Since the initial reports that a group of small RNAs, now known as microRNAs (miRNAs), regulates gene expression without being translated into proteins, there has been an explosion of studies on these important expression modulators. Drosophila melanogaster has proven to be one of the most amenable animal models for investigations of miRNA biogenesis and gene regulatory activities. Here, we highlight the publicly available genetic tools and strategies for in vivo functional studies of miRNA activity in D. melanogaster. By coupling genetic approaches using available strain libraries with technologies for miRNA expression analysis and target and pathway prediction, researchers' ability to test functional activities of miRNAs in vivo is now greatly enhanced. We also comment on the tools that need to be developed to aid in comprehensive evaluation of Drosophila miRNA activities that impact traits of interest.

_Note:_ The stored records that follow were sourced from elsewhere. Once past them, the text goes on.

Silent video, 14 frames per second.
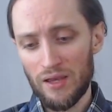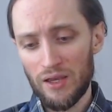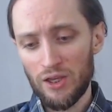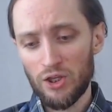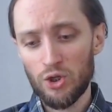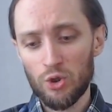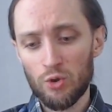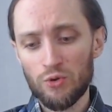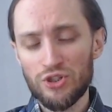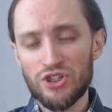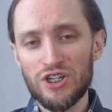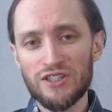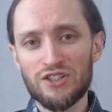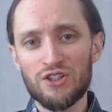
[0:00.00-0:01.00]
You know,
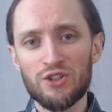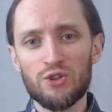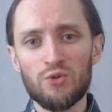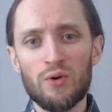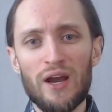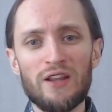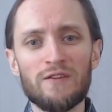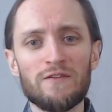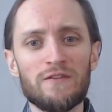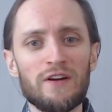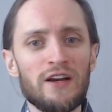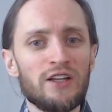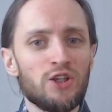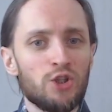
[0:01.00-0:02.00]
just to kind of
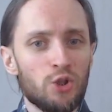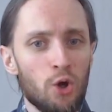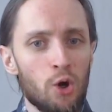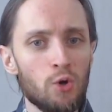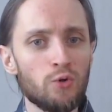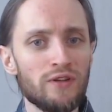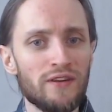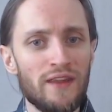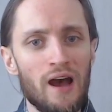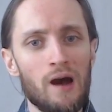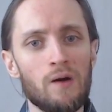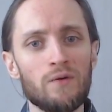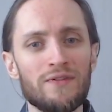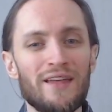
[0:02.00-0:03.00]
tone
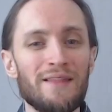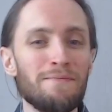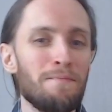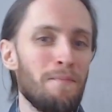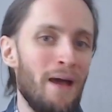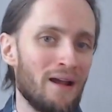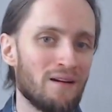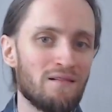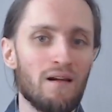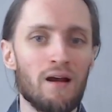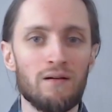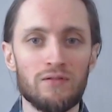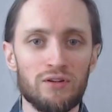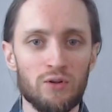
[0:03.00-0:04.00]
down that
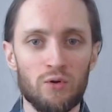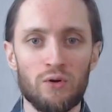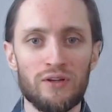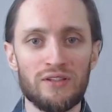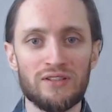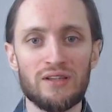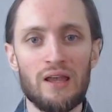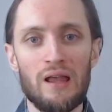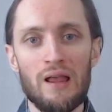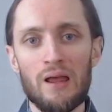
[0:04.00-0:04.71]
background noise,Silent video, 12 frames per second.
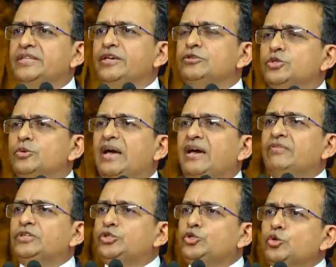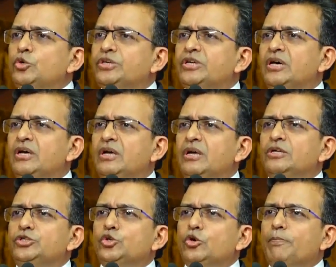They used to have a jute
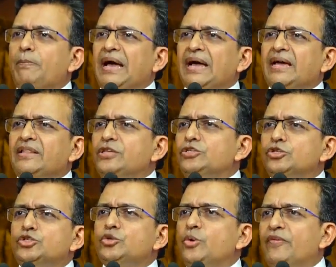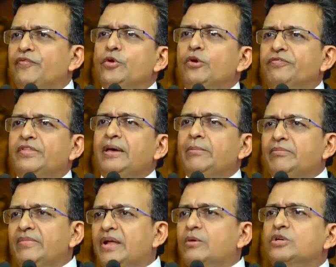bag, and they used to sew a few of
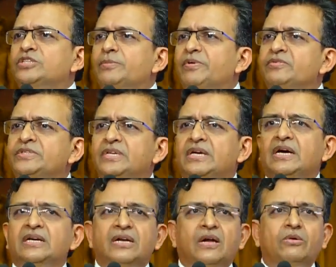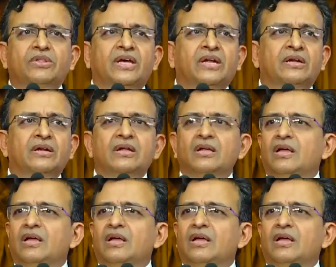them. That was the privacy curtain out there.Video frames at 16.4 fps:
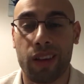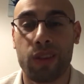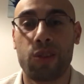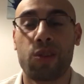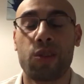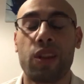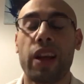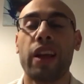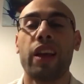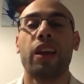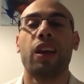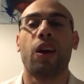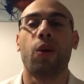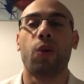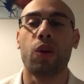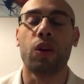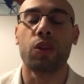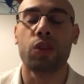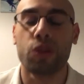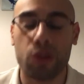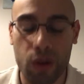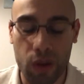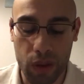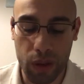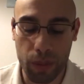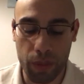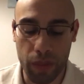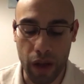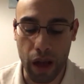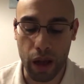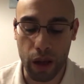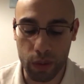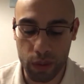Today I want to talk
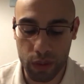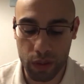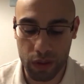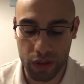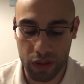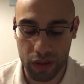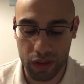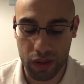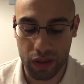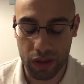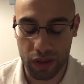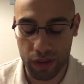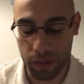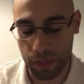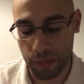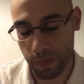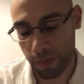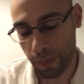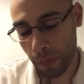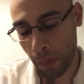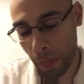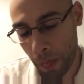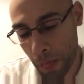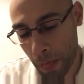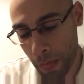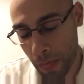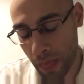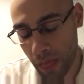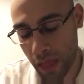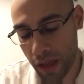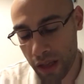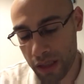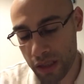about
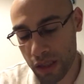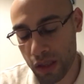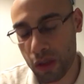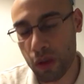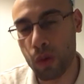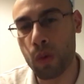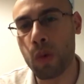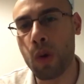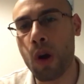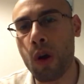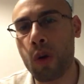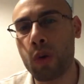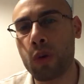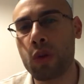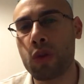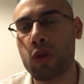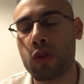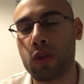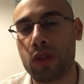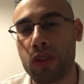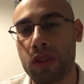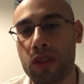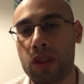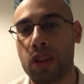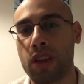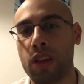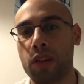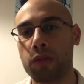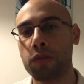this quote, still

Keywords: Drosophila melanogaster; genetics; in vivo; microRNA; tools.

Figure 1.

miRNA tools for in vivo studies. (A) Targeted deletions are available at public stock centers for 130 out of 256 miRNA loci in Drosophila. The loci were deleted either singly or in clusters. (B) UAS-miRNA sponges are available for reducing the activity of 141 independent miRNAs in specific tissues or cells. (C) UAS-miRNA expression constructs for use in misexpression, overexpression and mutant rescue experiments are also available for a subset of miRNAs. A, B, C and D are generic designations for Drosophila miRNAs.

Figure 2.

Variations of the GAL4/UAS system in common use. (A) The GAL4/UAS system can be used to manipulate gene expression either ubiquitously or in a tissue-specific manner (illustrated in thoracic muscle as an example). Crosses between a strain carrying enhancer-gal4 (ubiquitous or tissue-specific enhancer) and a strain with the UAS-gene-of-interest (gene coding sequence, RNAi, miRNA-sponge, etc. represented in blue) produce flies containing both elements. In enhancer-gal4 parents and progeny, GAL4 is always expressed based on the activity of the enhancer (represented by yellow areas). In progeny from the cross, the UAS-gene-of-interest will be activated where GAL4 is present, either ubiquitously or restricted to the same tissue-specific regions as the enhancer (represented by green in the figure). (B) Temporal control of GAL4/UAS activity can be achieved by repression of GAL4 by Gal80^ts which restricts activity at low temperatures (represented by gray areas) but is inactivated at higher temperatures, thereby allowing widespread expression of the gene of interest (green body). (C) Both temporal and spatial control of gene expression can be achieved by combining a tissue-specific enhancer-gal4 with Gal80^ts (green thorax).